(Problem details):
What you give back should match the listing word for word.

(Beginning of Data to examine)

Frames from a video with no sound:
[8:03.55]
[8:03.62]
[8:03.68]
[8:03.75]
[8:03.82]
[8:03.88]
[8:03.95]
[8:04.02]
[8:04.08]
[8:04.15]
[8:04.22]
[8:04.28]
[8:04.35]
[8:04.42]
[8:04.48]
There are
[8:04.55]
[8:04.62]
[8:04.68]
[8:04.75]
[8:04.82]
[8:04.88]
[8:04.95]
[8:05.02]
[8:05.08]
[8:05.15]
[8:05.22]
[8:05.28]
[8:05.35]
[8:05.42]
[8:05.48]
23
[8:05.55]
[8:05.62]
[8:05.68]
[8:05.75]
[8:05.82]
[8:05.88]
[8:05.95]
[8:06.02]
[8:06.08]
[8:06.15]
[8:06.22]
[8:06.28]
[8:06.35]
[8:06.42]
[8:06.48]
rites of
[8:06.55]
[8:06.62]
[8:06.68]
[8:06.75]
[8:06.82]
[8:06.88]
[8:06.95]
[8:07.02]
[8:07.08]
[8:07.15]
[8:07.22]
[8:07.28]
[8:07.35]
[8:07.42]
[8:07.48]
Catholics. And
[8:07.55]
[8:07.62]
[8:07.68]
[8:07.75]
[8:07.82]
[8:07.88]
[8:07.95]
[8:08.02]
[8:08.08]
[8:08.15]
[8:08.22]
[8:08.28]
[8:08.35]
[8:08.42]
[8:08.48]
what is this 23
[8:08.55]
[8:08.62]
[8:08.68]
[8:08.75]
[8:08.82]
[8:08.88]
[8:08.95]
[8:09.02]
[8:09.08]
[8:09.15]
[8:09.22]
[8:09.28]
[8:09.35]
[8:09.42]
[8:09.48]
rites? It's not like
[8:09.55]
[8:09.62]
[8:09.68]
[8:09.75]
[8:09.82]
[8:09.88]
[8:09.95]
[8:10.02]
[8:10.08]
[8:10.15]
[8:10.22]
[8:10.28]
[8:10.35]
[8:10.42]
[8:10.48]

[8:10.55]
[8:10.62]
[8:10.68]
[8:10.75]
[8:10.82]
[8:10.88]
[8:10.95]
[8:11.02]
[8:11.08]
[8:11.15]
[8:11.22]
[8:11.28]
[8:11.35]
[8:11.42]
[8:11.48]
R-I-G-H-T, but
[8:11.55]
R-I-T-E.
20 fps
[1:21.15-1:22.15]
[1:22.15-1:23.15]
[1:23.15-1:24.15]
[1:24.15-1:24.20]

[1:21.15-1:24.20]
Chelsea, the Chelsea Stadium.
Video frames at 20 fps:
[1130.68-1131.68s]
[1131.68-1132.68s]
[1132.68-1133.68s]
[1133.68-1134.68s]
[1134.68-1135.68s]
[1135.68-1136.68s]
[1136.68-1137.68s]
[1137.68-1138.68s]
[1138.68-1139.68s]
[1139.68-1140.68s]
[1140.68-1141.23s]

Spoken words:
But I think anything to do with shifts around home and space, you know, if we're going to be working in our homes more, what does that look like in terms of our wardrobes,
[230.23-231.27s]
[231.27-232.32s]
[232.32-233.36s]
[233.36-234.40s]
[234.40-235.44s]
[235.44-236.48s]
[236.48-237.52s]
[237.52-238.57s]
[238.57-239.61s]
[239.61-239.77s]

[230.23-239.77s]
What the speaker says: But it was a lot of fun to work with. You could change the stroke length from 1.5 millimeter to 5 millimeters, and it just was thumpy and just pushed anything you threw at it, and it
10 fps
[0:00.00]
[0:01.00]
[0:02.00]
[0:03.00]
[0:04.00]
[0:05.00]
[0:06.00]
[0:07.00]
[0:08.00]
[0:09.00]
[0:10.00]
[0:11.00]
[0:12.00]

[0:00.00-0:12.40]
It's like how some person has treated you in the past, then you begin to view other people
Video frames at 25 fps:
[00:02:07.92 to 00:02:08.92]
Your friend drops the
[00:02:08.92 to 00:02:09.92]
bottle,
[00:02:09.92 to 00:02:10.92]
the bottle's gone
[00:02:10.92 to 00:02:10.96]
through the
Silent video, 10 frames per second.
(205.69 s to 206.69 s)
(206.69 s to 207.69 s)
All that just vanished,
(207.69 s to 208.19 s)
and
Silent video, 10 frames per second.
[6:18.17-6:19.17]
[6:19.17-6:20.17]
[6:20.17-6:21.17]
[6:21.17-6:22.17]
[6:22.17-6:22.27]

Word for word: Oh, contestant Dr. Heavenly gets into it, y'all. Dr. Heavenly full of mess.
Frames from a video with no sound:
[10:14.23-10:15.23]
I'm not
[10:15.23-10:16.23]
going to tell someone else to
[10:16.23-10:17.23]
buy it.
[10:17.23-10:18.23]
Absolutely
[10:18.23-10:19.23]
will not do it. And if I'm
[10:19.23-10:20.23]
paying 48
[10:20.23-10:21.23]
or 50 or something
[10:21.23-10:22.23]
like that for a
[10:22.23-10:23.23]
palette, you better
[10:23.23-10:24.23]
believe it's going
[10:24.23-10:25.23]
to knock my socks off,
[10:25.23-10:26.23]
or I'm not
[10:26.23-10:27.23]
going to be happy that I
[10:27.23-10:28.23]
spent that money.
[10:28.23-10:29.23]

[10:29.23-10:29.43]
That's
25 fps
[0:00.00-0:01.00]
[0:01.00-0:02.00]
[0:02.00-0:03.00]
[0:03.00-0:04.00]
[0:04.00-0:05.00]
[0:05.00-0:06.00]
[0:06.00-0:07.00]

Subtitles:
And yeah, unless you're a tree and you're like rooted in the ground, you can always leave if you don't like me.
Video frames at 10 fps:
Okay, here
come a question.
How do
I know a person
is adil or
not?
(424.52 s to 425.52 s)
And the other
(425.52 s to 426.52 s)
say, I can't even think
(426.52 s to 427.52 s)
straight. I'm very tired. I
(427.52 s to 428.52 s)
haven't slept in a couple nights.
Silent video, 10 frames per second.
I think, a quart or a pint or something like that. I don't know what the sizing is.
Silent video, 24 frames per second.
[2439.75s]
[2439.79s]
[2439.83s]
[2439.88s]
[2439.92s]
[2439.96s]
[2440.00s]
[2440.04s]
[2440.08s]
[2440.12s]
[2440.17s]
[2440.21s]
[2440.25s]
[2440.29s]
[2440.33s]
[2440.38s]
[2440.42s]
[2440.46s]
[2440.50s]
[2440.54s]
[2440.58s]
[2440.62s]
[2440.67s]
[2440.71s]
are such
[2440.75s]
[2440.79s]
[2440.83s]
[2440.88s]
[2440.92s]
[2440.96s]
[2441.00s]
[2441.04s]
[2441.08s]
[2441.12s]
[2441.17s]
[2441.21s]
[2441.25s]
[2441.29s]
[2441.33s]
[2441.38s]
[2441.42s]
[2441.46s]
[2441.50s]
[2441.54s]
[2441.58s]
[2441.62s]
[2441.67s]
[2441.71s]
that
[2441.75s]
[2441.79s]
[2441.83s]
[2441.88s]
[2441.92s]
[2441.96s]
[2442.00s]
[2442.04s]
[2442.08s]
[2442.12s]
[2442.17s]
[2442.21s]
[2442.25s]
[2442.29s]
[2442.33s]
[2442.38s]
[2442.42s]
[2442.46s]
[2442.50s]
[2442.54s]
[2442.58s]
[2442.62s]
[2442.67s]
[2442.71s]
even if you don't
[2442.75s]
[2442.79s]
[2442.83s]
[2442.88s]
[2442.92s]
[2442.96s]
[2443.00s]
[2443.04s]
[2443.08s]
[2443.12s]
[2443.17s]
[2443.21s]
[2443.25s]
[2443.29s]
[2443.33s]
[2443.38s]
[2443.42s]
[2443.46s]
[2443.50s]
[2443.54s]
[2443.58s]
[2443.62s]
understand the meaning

(End of Data to examine)

(Answer to this problem):
Frames from a video with no sound:
[8:03.55]
[8:03.62]
[8:03.68]
[8:03.75]
[8:03.82]
[8:03.88]
[8:03.95]
[8:04.02]
[8:04.08]
[8:04.15]
[8:04.22]
[8:04.28]
[8:04.35]
[8:04.42]
[8:04.48]
There are
[8:04.55]
[8:04.62]
[8:04.68]
[8:04.75]
[8:04.82]
[8:04.88]
[8:04.95]
[8:05.02]
[8:05.08]
[8:05.15]
[8:05.22]
[8:05.28]
[8:05.35]
[8:05.42]
[8:05.48]
23
[8:05.55]
[8:05.62]
[8:05.68]
[8:05.75]
[8:05.82]
[8:05.88]
[8:05.95]
[8:06.02]
[8:06.08]
[8:06.15]
[8:06.22]
[8:06.28]
[8:06.35]
[8:06.42]
[8:06.48]
rites of
[8:06.55]
[8:06.62]
[8:06.68]
[8:06.75]
[8:06.82]
[8:06.88]
[8:06.95]
[8:07.02]
[8:07.08]
[8:07.15]
[8:07.22]
[8:07.28]
[8:07.35]
[8:07.42]
[8:07.48]
Catholics. And
[8:07.55]
[8:07.62]
[8:07.68]
[8:07.75]
[8:07.82]
[8:07.88]
[8:07.95]
[8:08.02]
[8:08.08]
[8:08.15]
[8:08.22]
[8:08.28]
[8:08.35]
[8:08.42]
[8:08.48]
what is this 23
[8:08.55]
[8:08.62]
[8:08.68]
[8:08.75]
[8:08.82]
[8:08.88]
[8:08.95]
[8:09.02]
[8:09.08]
[8:09.15]
[8:09.22]
[8:09.28]
[8:09.35]
[8:09.42]
[8:09.48]
rites? It's not like
[8:09.55]
[8:09.62]
[8:09.68]
[8:09.75]
[8:09.82]
[8:09.88]
[8:09.95]
[8:10.02]
[8:10.08]
[8:10.15]
[8:10.22]
[8:10.28]
[8:10.35]
[8:10.42]
[8:10.48]

[8:10.55]
[8:10.62]
[8:10.68]
[8:10.75]
[8:10.82]
[8:10.88]
[8:10.95]
[8:11.02]
[8:11.08]
[8:11.15]
[8:11.22]
[8:11.28]
[8:11.35]
[8:11.42]
[8:11.48]
R-I-G-H-T, but
[8:11.55]
R-I-T-E.
20 fps
[1:21.15-1:22.15]
[1:22.15-1:23.15]
[1:23.15-1:24.15]
[1:24.15-1:24.20]

[1:21.15-1:24.20]
Chelsea, the Chelsea Stadium.
Video frames at 20 fps:
[1130.68-1131.68s]
[1131.68-1132.68s]
[1132.68-1133.68s]
[1133.68-1134.68s]
[1134.68-1135.68s]
[1135.68-1136.68s]
[1136.68-1137.68s]
[1137.68-1138.68s]
[1138.68-1139.68s]
[1139.68-1140.68s]
[1140.68-1141.23s]

Spoken words:
But I think anything to do with shifts around home and space, you know, if we're going to be working in our homes more, what does that look like in terms of our wardrobes,
[230.23-231.27s]
[231.27-232.32s]
[232.32-233.36s]
[233.36-234.40s]
[234.40-235.44s]
[235.44-236.48s]
[236.48-237.52s]
[237.52-238.57s]
[238.57-239.61s]
[239.61-239.77s]

[230.23-239.77s]
What the speaker says: But it was a lot of fun to work with. You could change the stroke length from 1.5 millimeter to 5 millimeters, and it just was thumpy and just pushed anything you threw at it, and it
10 fps
[0:00.00]
[0:01.00]
[0:02.00]
[0:03.00]
[0:04.00]
[0:05.00]
[0:06.00]
[0:07.00]
[0:08.00]
[0:09.00]
[0:10.00]
[0:11.00]
[0:12.00]

[0:00.00-0:12.40]
It's like how some person has treated you in the past, then you begin to view other people
Video frames at 25 fps:
[00:02:07.92 to 00:02:08.92]
Your friend drops the
[00:02:08.92 to 00:02:09.92]
bottle,
[00:02:09.92 to 00:02:10.92]
the bottle's gone
[00:02:10.92 to 00:02:10.96]
through the
Silent video, 10 frames per second.
(205.69 s to 206.69 s)
(206.69 s to 207.69 s)
All that just vanished,
(207.69 s to 208.19 s)
and
Silent video, 10 frames per second.
[6:18.17-6:19.17]
[6:19.17-6:20.17]
[6:20.17-6:21.17]
[6:21.17-6:22.17]
[6:22.17-6:22.27]

Word for word: Oh, contestant Dr. Heavenly gets into it, y'all. Dr. Heavenly full of mess.
Frames from a video with no sound:
[10:14.23-10:15.23]
I'm not
[10:15.23-10:16.23]
going to tell someone else to
[10:16.23-10:17.23]
buy it.
[10:17.23-10:18.23]
Absolutely
[10:18.23-10:19.23]
will not do it. And if I'm
[10:19.23-10:20.23]
paying 48
[10:20.23-10:21.23]
or 50 or something
[10:21.23-10:22.23]
like that for a
[10:22.23-10:23.23]
palette, you better
[10:23.23-10:24.23]
believe it's going
[10:24.23-10:25.23]
to knock my socks off,
[10:25.23-10:26.23]
or I'm not
[10:26.23-10:27.23]
going to be happy that I
[10:27.23-10:28.23]
spent that money.
[10:28.23-10:29.23]

[10:29.23-10:29.43]
That's
25 fps
[0:00.00-0:01.00]
[0:01.00-0:02.00]
[0:02.00-0:03.00]
[0:03.00-0:04.00]
[0:04.00-0:05.00]
[0:05.00-0:06.00]
[0:06.00-0:07.00]

Subtitles:
And yeah, unless you're a tree and you're like rooted in the ground, you can always leave if you don't like me.
Video frames at 10 fps:
Okay, here
come a question.
How do
I know a person
is adil or
not?
(424.52 s to 425.52 s)
And the other
(425.52 s to 426.52 s)
say, I can't even think
(426.52 s to 427.52 s)
straight. I'm very tired. I
(427.52 s to 428.52 s)
haven't slept in a couple nights.
Silent video, 10 frames per second.
I think, a quart or a pint or something like that. I don't know what the sizing is.
Silent video, 24 frames per second.
[2439.75s]
[2439.79s]
[2439.83s]
[2439.88s]
[2439.92s]
[2439.96s]
[2440.00s]
[2440.04s]
[2440.08s]
[2440.12s]
[2440.17s]
[2440.21s]
[2440.25s]
[2440.29s]
[2440.33s]
[2440.38s]
[2440.42s]
[2440.46s]
[2440.50s]
[2440.54s]
[2440.58s]
[2440.62s]
[2440.67s]
[2440.71s]
are such
[2440.75s]
[2440.79s]
[2440.83s]
[2440.88s]
[2440.92s]
[2440.96s]
[2441.00s]
[2441.04s]
[2441.08s]
[2441.12s]
[2441.17s]
[2441.21s]
[2441.25s]
[2441.29s]
[2441.33s]
[2441.38s]
[2441.42s]
[2441.46s]
[2441.50s]
[2441.54s]
[2441.58s]
[2441.62s]
[2441.67s]
[2441.71s]
that
[2441.75s]
[2441.79s]
[2441.83s]
[2441.88s]
[2441.92s]
[2441.96s]
[2442.00s]
[2442.04s]
[2442.08s]
[2442.12s]
[2442.17s]
[2442.21s]
[2442.25s]
[2442.29s]
[2442.33s]
[2442.38s]
[2442.42s]
[2442.46s]
[2442.50s]
[2442.54s]
[2442.58s]
[2442.62s]
[2442.67s]
[2442.71s]
even if you don't
[2442.75s]
[2442.79s]
[2442.83s]
[2442.88s]
[2442.92s]
[2442.96s]
[2443.00s]
[2443.04s]
[2443.08s]
[2443.12s]
[2443.17s]
[2443.21s]
[2443.25s]
[2443.29s]
[2443.33s]
[2443.38s]
[2443.42s]
[2443.46s]
[2443.50s]
[2443.54s]
[2443.58s]
[2443.62s]
understand the meaning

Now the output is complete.